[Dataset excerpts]
=-=-=

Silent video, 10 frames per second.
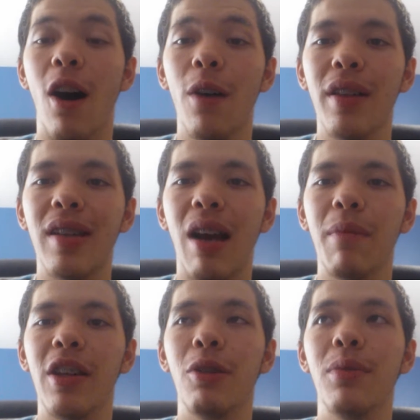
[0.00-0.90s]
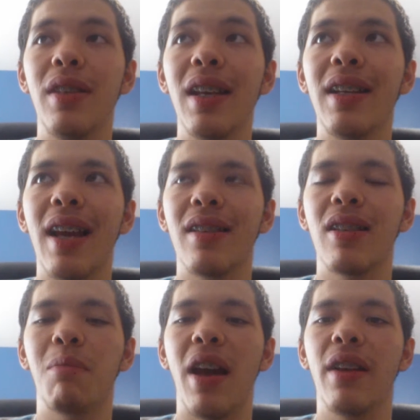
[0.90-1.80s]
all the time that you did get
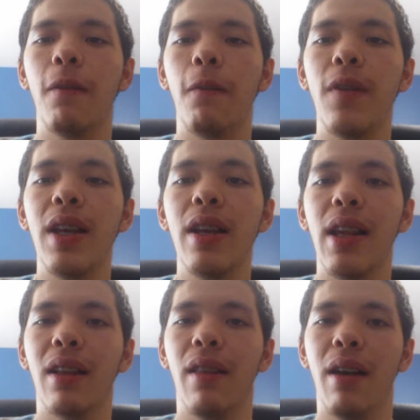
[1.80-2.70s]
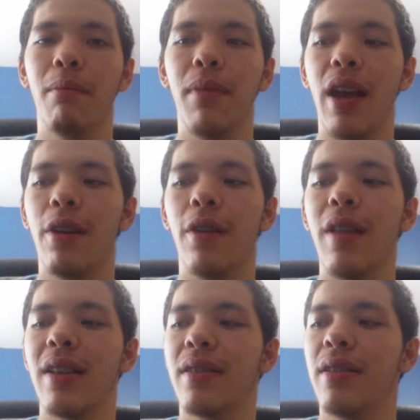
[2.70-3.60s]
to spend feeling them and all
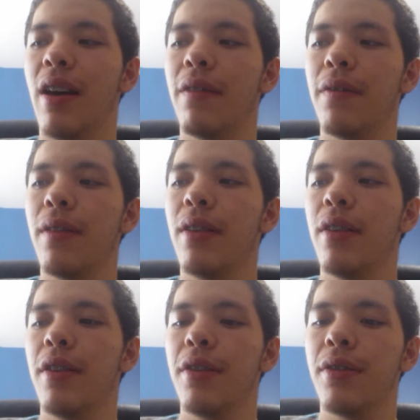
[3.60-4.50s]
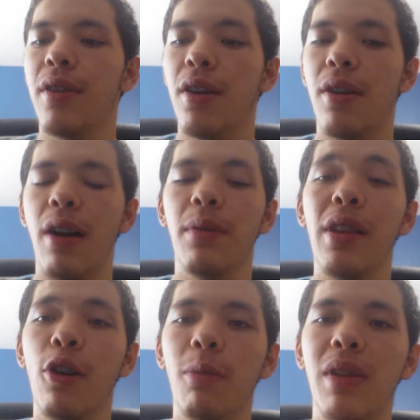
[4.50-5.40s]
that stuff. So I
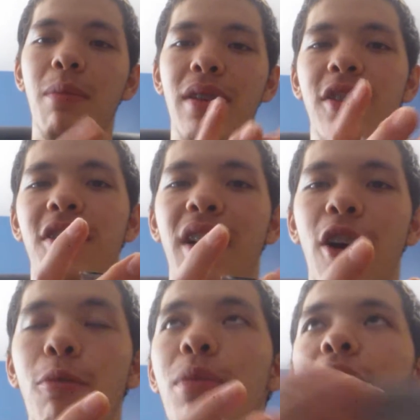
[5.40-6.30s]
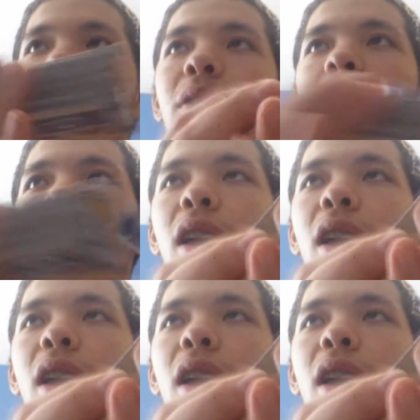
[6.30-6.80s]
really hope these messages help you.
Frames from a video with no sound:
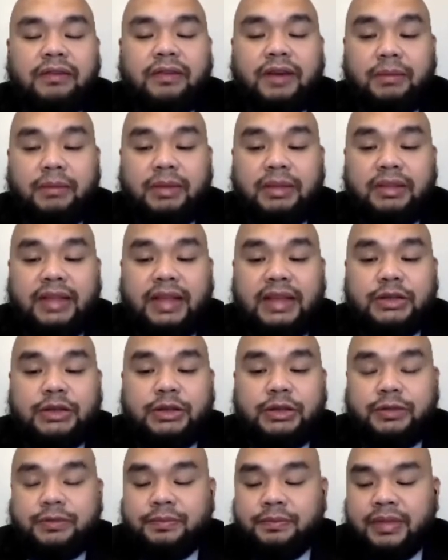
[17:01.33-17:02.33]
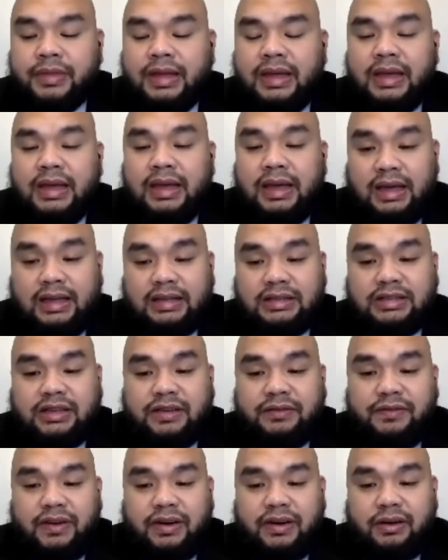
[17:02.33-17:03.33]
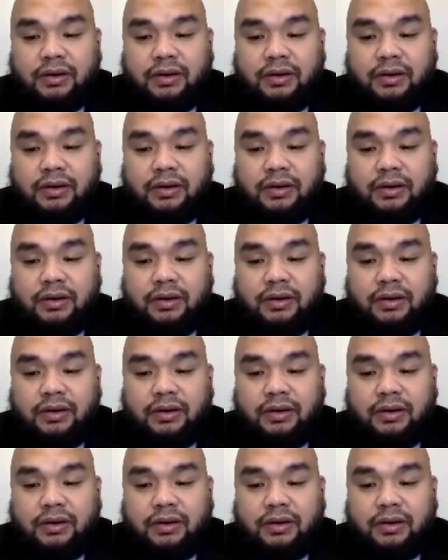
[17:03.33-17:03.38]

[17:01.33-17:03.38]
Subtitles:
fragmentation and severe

=-=-=

_Directions for this task_. Starting at the line with "[4.50-5.40s]", write out every line exactly through the final line of the records above, both included, and skip the pictures.

_Result_.
[4.50-5.40s]
that stuff. So I
[5.40-6.30s]
[6.30-6.80s]
really hope these messages help you.
Frames from a video with no sound:
[17:01.33-17:02.33]
[17:02.33-17:03.33]
[17:03.33-17:03.38]

[17:01.33-17:03.38]
Subtitles:
fragmentation and severe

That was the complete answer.